Writer: Mariko Tamaki
Artist: Nico Leon
I went into Mariko Tamaki’s new (She) Hulk trying very hard to be charitable to the author. I’m an old Jennifer Walters fan: she was unabashedly my first comic book crush, and I read her through the classic John Byrne run and through her various takes thereafter, up to and including the recent Charles Soule run. Jen Walters has typically represented the fun side of the Marvel Universe, usually being one of the cheerier, more confident characters in the pantheon who reveled in her superhero status. So when Marvel announced that Tamaki was rewriting the character as a PTSD victim…I couldn’t help but think of all those John Byrne issues where Jen would literally walk through the pages and think: yep, this is going to suck.
This is, probably, unfair to Ms. Tamaki. As much as I loved Byrne’s madcap “Duck Amuck” take on Jen Walters, there’s nothing requiring that to be the definitive take on the character beyond my and many other readers’ preferences. I personally think the PTSD-spin on Jen is a substantial misstep, but she’s also not my character. I also have a personal preference for the 1990s take on Batman, but people who read Batman in the 1940s would probably be horrified by the version of the character who existed 40 years later. Times change; comics change; companies use these characters as they see fit.
One could also argue that Tamaki’s new spin on Jen is, in fact, consistent with the original conception of the character. Jen’s origin is rooted in trauma, where a double attempt on her life and a lucky blood transfusion transform her into a female version of her cousin, feminine and yet still quite brutish. The “savage” spin on She-Hulk mercifully faded away in time, replaced by the spunkier, intelligent version who’d severe on the Avengers and Fantastic Four. But her roots were in trauma, and those roots are occasionally tapped by writers who want to explore Jen beyond her sexy, funny exterior.
So here we have Tamaki’s title-shortened Hulk, which at least stays abreast of current Marvel continuity in picking up from Civil War II‘s threads. Jen is recovering from her coma-inducing injuries by Thanos and the knowledge that her cousin is dead, and life is now…hard. Jen has a new job and new clients, but opening the door and talking to people is a struggle. Jen’s fun-loving inner monologue has been replaced by an inner voice that has to berate her to just get outside and keep moving. And buried beneath the surface is a dark rage, struggling to break out under those anxieties. We never see Jen’s new take on the Hulk manifest in this issue–we just know that it’s brewing like an unerupted volcano.
This is not the Jen Walters we know. To be fair, Tamaki has Jen herself reflect on this–the change to the She-Hulk used to be fun, and now it feels like it’s killing her. Something has fundamentally cracked in Jen, and maybe this is what real-world PTSD survivors go through as well, where they’re not the same after as they were before the event. This isn’t good qua Jen Walters, but then, nobody’s pretending that it should be.

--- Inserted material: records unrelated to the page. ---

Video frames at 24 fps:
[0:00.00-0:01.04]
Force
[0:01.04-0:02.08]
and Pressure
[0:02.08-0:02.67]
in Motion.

The downside of Tamaki and Leon’s Hulk–the Jen-tampering aside–is that it, so far, appears to be slow, and we’re only one issue in. If you think decompression hurts superhero comics, well, this is decompressed. This first issue is pure setup, introducing Jen’s new job, her new shell-shocked status, and a new possibly mutant client who’s having strange-yet-undefined problems with a landlord who wants her out. It’s unclear where this is going, and we have only the barest glimpse of this new Hulk.
In today’s market, a first issue of a comic needs to be a successful sales pitch to the dwindling reader base. Between pissing of Jen Walters’ longtime fans and being a slow burn of a story, the sale hasn’t been made here, and that’s a shame. Between Tamaki’s take on Jen’s monologue and the dark, creeping fear that Leon works into the art, this comic is at least trying to make a point about PTSD. That point may not stick if readers don’t have a reason to stick around due to character rewrites and six-part stories which cost four bucks a pop.
Rating: Two and half rages out of five.